Читать книгу Золотое перо русской литературы. Том 1 - Сборник - Страница 33
Поэзия
Раиса Мельникова
ОглавлениеПедагог, поэт, прозаик, эссеист, публицист, переводчик. Живёт в Вильнюсе. Магистр эдукологии. Издано 33 книги (20 – на литовском, 13 – на русском языке): поэзия, проза, переводы. Академик МАРЛИ. Член СПР, СПСА, Евразийской творческой гильдии (Лондон), клуба «Творчество и потенциал». Секретарь Международной ассоциации писателей и публицистов РО МАПП. Ответственный секретарь и вице-президент в МЛАТТ/ILACT.
Стихи и проза переводились на многие языки, публиковались в альманахах Литвы, Латвии, России, Азербайджана, Аргентины, Армении, Бангладеш, Белоруссии, Болгарии, Великобритании, Германии, Индии, Испании, Канады, Кипра, Китая, Сербии, США, Японии. Стихи включены в «Антологию современной русской поэзии», «Антологию современных славянских поэтов», публикуются в изданиях «Антологии мировой поэзии».
Призёр международного фестиваля в Болгарии «Славянские объятия». За литературную деятельность в духе традиций русской культуры награждена звездой «Наследие» II и III степеней.
Точки соприкосновения
Признаюсь, моя первоначальная мечта побывать в Венеции связана совсем не с Иосифом Бродским и его поэзией.

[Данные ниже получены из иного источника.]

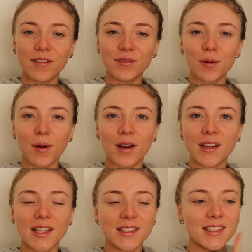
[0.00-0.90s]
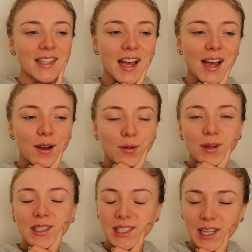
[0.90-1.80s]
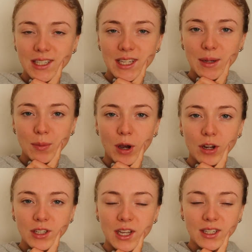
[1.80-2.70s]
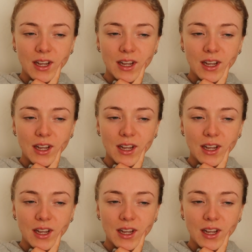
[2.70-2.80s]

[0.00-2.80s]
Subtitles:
everyone. It's now Saturday morning.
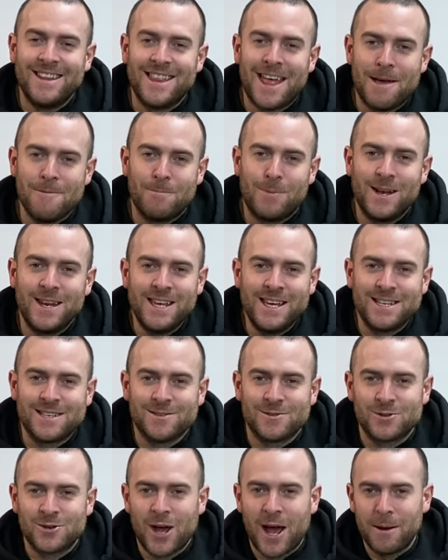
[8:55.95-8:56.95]
then please
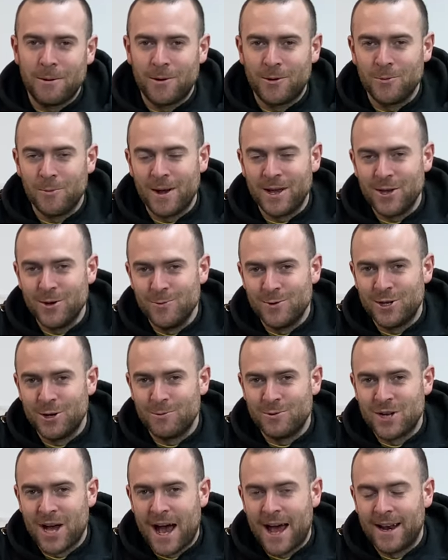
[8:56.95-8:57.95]
subscribe to my
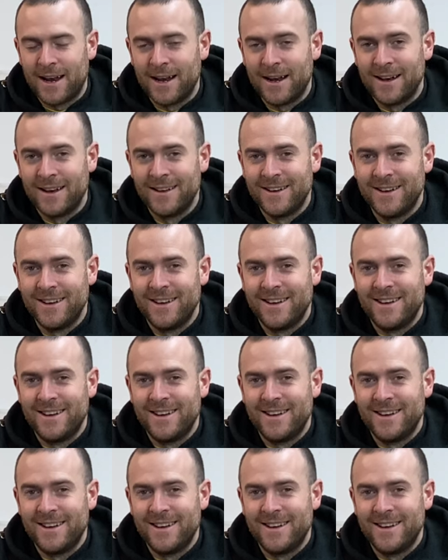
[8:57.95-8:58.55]
YouTube channel.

В студенческие годы я обожала стихи Бориса Пастернака, и меня неотступно преследовал поэтический образ доселе невиданной страны: «Венеция венецианкой / бросалась с набережных вплавь». И только потом, уже в нынешнем веке, когда я бывала в городе гондол, понимала, что не могу избавиться от мыслей о Бродском, от его слова «водичка», в котором явствовали ассоциации с его любимым Ленинградом и чувствовалось ностальгическое настроение поэта. По признанию самого Бродского, он, ещё будучи молодым, почувствовал мистическую связь с городом на островах лагуны. Это магическое притягательное место, связанное с великими для русской культуры именами С. П. Дягилева, И. Стравинского, не просто влекло, манило Иосифа Бродского.

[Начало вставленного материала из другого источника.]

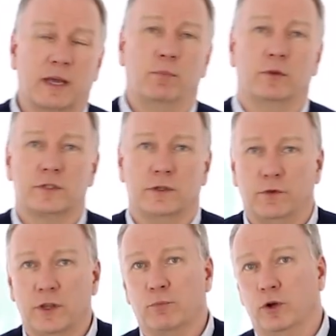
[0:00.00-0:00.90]
samples
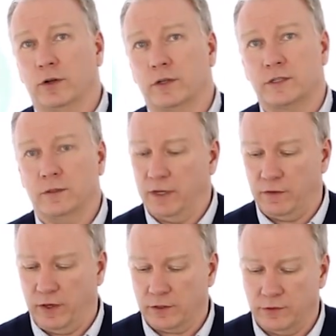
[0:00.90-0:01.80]
of other products to the
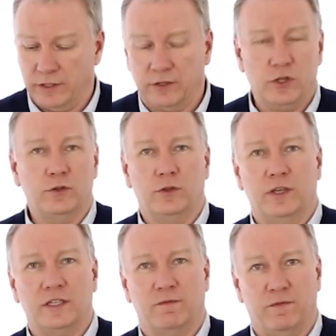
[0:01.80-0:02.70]
manufacturer, said, can you do
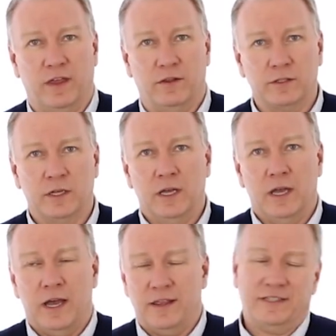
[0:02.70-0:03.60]
these in feathers?
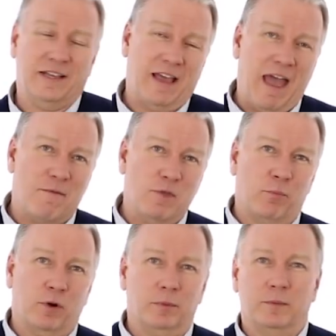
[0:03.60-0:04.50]
And they said, yeah, no
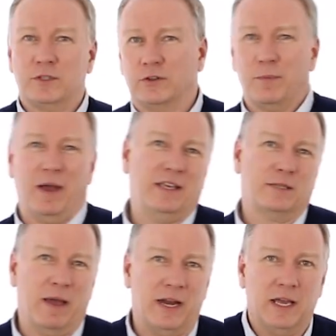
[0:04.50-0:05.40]
problem, as long as you buy
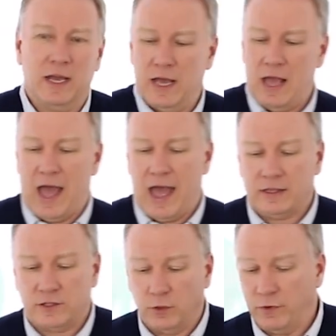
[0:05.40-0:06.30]
this many.
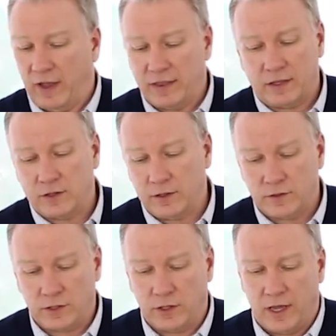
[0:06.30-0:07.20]
And so we've had that done.
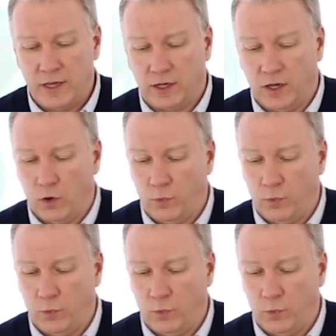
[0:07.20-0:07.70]
So there you go.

Под влиянием впечатлений от Венеции рождались и мои новые стихи. А признание Бродского: «Пока есть такой язык, как русский, поэзия неизбежна» – вызывало эмоциональный отклик и естественное побуждение к творчеству. «Язык – начало начал», – любил повторять поэт, и это настолько созвучно с моим пониманием бытия, что казалось, будто я сама произнесла эти слова его устами.
В поэзии Иосифа Бродского мне близок его полёт духа, одновременное обращение к миру вещей, вопросам бытия и в то же время воспарение над суетностью мира, в котором посвящение стулу превращается в поэтическое произведение. Соприкасаются и мысли о слиянии индивидуальной судьбы с пространственно-временными понятиями, сочетание высокого и простого, бытийного и трансцендентного. Поразительно созвучное философствование о неизбежном, размышление о конечности человеческой жизни: «Все будут одинаковы в гробу. Так будем хоть при жизни разнолики!»

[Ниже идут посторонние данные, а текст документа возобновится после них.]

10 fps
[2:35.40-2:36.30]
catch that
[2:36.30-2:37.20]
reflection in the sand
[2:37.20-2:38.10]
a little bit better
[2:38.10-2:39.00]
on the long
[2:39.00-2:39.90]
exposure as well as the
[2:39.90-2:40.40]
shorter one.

Слова невозможно отменить. Они могут употребляться разными авторами и в разных контекстах. В моей поэме возникают и осьминог, и пещера, эхо и водоросли, туман и сырость, кафе и кладбище Сан-Микель. Все эти знаковые точки соприкосновения, отправляющие к Бродскому, создают иллюзию беседы.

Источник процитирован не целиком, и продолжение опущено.